Two weeks ago I went home for the NEAT fair. I was almost washed away in a flood. The river almost took me away, I was a couple of hours away from being on a Fox show (World’s Worst Unbelievable, Most Extreme Natural Disasters). Since then, I’ve returned to Arizona. I’ve been putting off writing about what it was to go back East.
When I went back East, and I went into my old house, it kind of occurred to me that my house, is no longer my home. I spent the whole weekend fighting old instincts. Seeing the attic door open all the time made me crazy, until it finally sunk in that it wasn’t my room anymore. I miss things. I miss the creature comforts. The ice maker, the Bagel Chateau, a real mattress, quiet at night and my dog. Though my dog isn’t as much a comfort as a creature. Well, maybe some of column a and b.
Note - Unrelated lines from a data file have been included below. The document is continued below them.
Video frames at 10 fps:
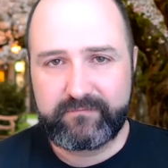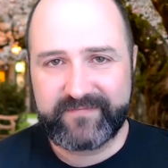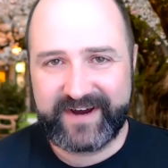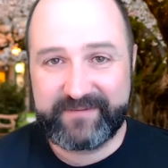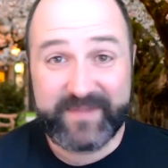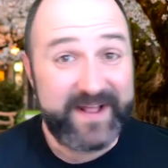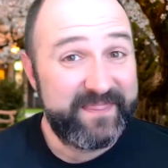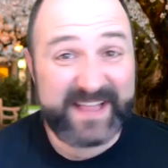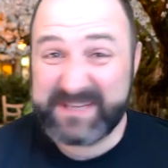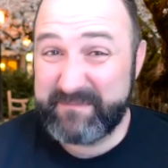right?
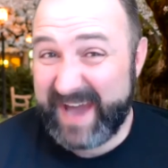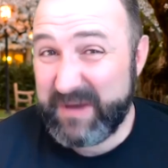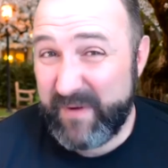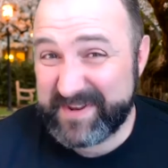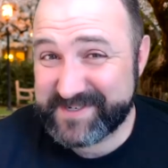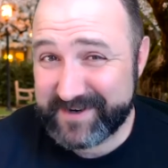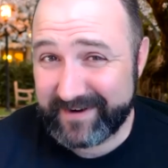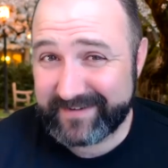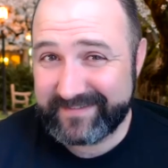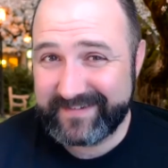That's a bad way to
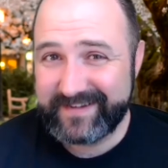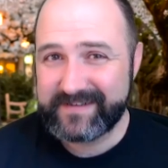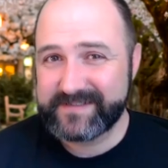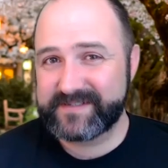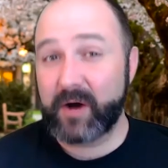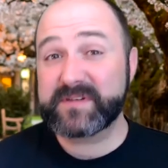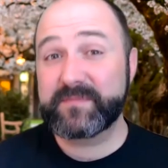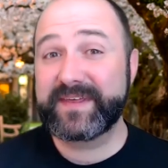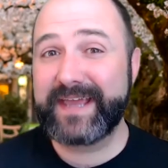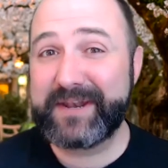start. Start with
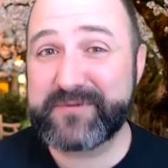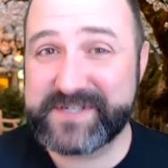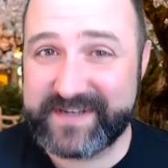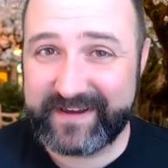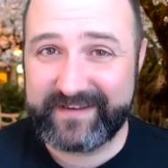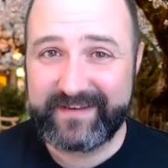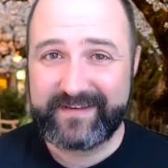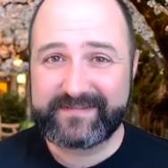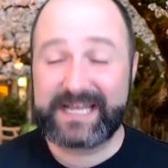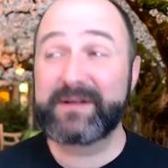something interesting.
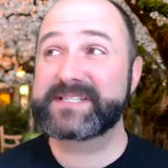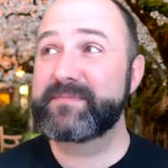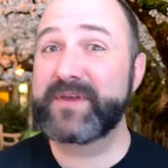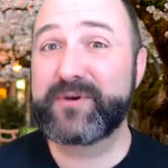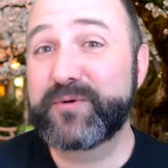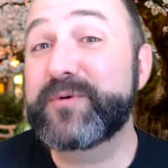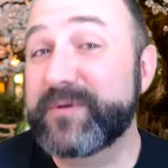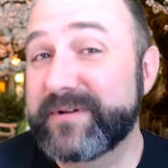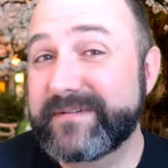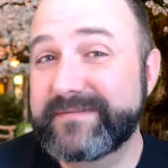Tell us something
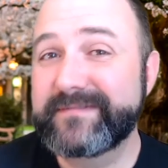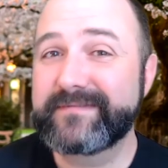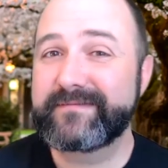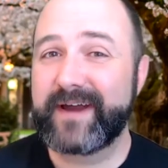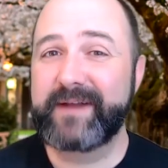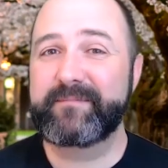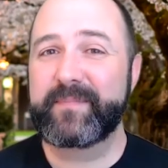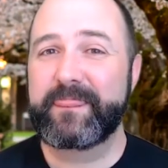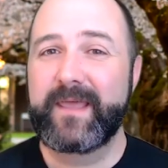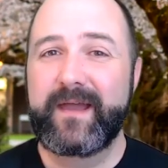cool, right?
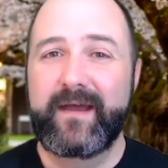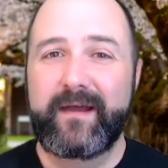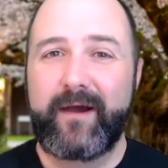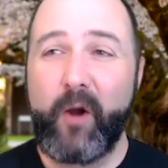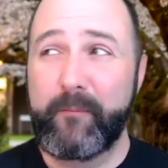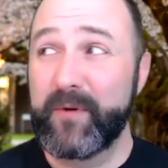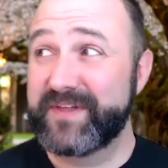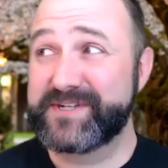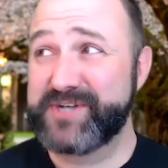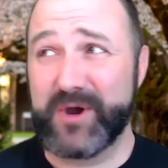Open with
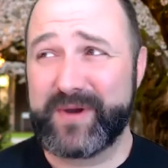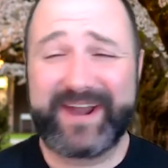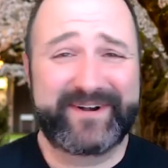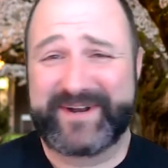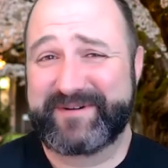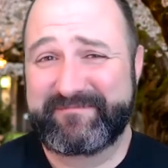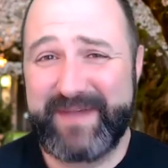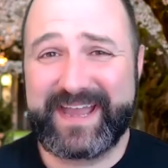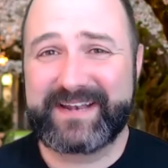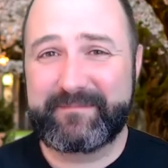a joke. I don't know.
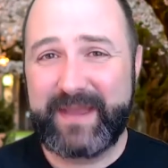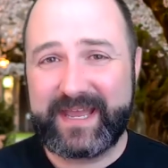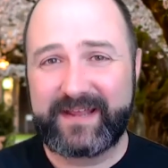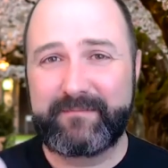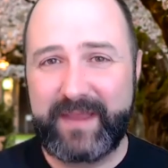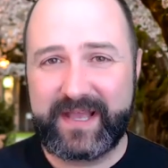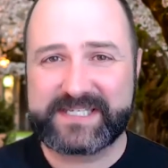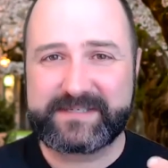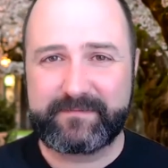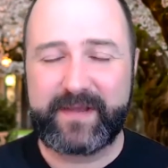Make
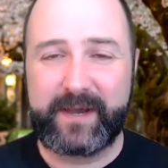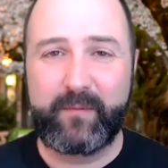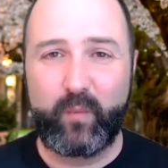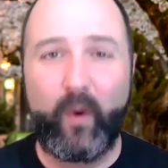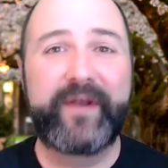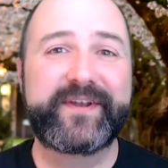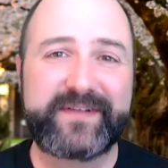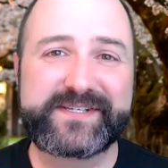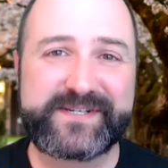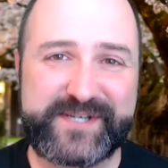us want to
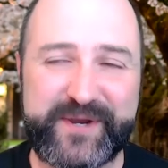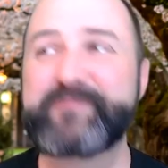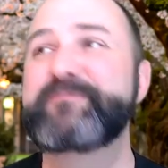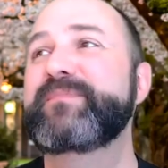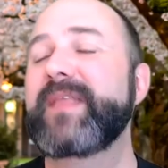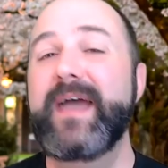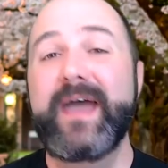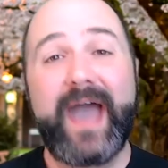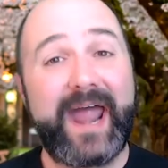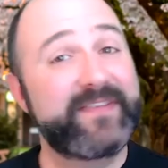listen to you.
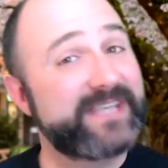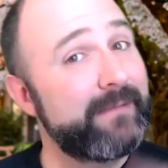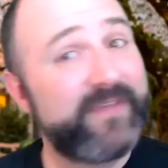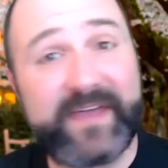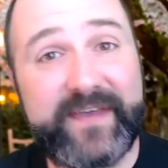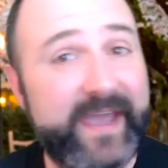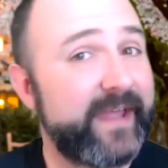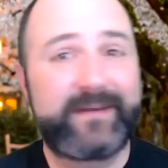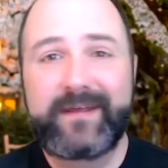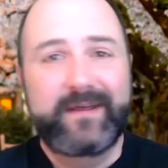And the same thing at the
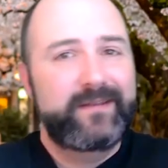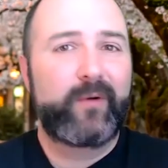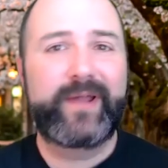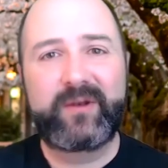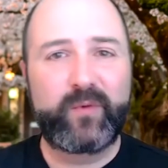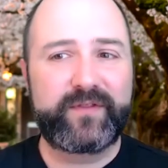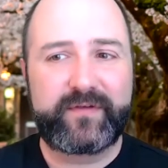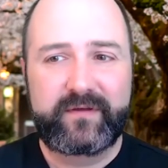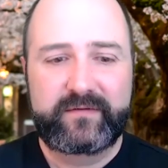end. Don't end with,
While I was in town, I went to visit Ashley at NYU. That was difficult for me. Not only in a sense that I no longer can just see her anytime I want, but that I was distant. …Even somewhat foreign. NYU, it seems, is a very different beast from ASU. It upsets me because I specificially came to ASU for a good balance. A balance of work and play, airplanes and girls, school and drugs. I’m finding no balance. My school doesn’t FUCKING PARTY AND IT’S PISSING ME THE FUCK OFF. Part of the appeal I found was that once my work was done I could go party because *surely* their would be something to do. What I’m finding is that once the work is done, I’m bored. I’m alone. I’m in the middle of the fucking desert. While yes, I do have an amazing pseudo family here with the airplane guys and whatnot, I can’t kick back Saturday night and drink a couple beers and watch a stupid movie with them. I’m becoming frustrated.
Frustration. I’m frustrated with myself right now. I’m allergic to tree nuts. This is something I’ve known for a very long time. It’s never posed a serious problem for me. The other day I fixed this girls computer. She lives way, way, out in the middle of nowhere which is conveniently accessible from Tempe. When I say nowhere, I mean nowhere. Like area 51 nowhere, like nuclear testing nowhere, like indian reservation nowhere. So as we’re driving back, she has these amazing smelling home baked cookies. She inquires if I’d like them. Before even thinking about eating one, I ask her if they have nuts in them. So she says no… And I eat one. Did I mention she’s really cute? How could I say no? Guess what…. They were cooked with nuts, or had ground up nuts or nut oil or something equally gay. So I got pretty ill. Alright, I was downright sick. I didn’t let it show though! So what came out of this whole ordeal? Well, I’m getting an Epi-pen so I can inject myself with adrenaline the next time my throat decides it wants to close up. Sweettt. I think this was an omen. An omen of things to come if I keep fixing other peoples computers.
I really, really, really miss cookies. And Tuna Melts. And Subs. And Pizza. And brownies. And pot. And pot brownies. I miss the Lebarron. And I miss my friends. I miss my dog. I miss my family. I miss my own bed.
What’s the point of this post? I don’t know. I cried on a train. It was so ‘emo’. I wanted to write about it. Here we are.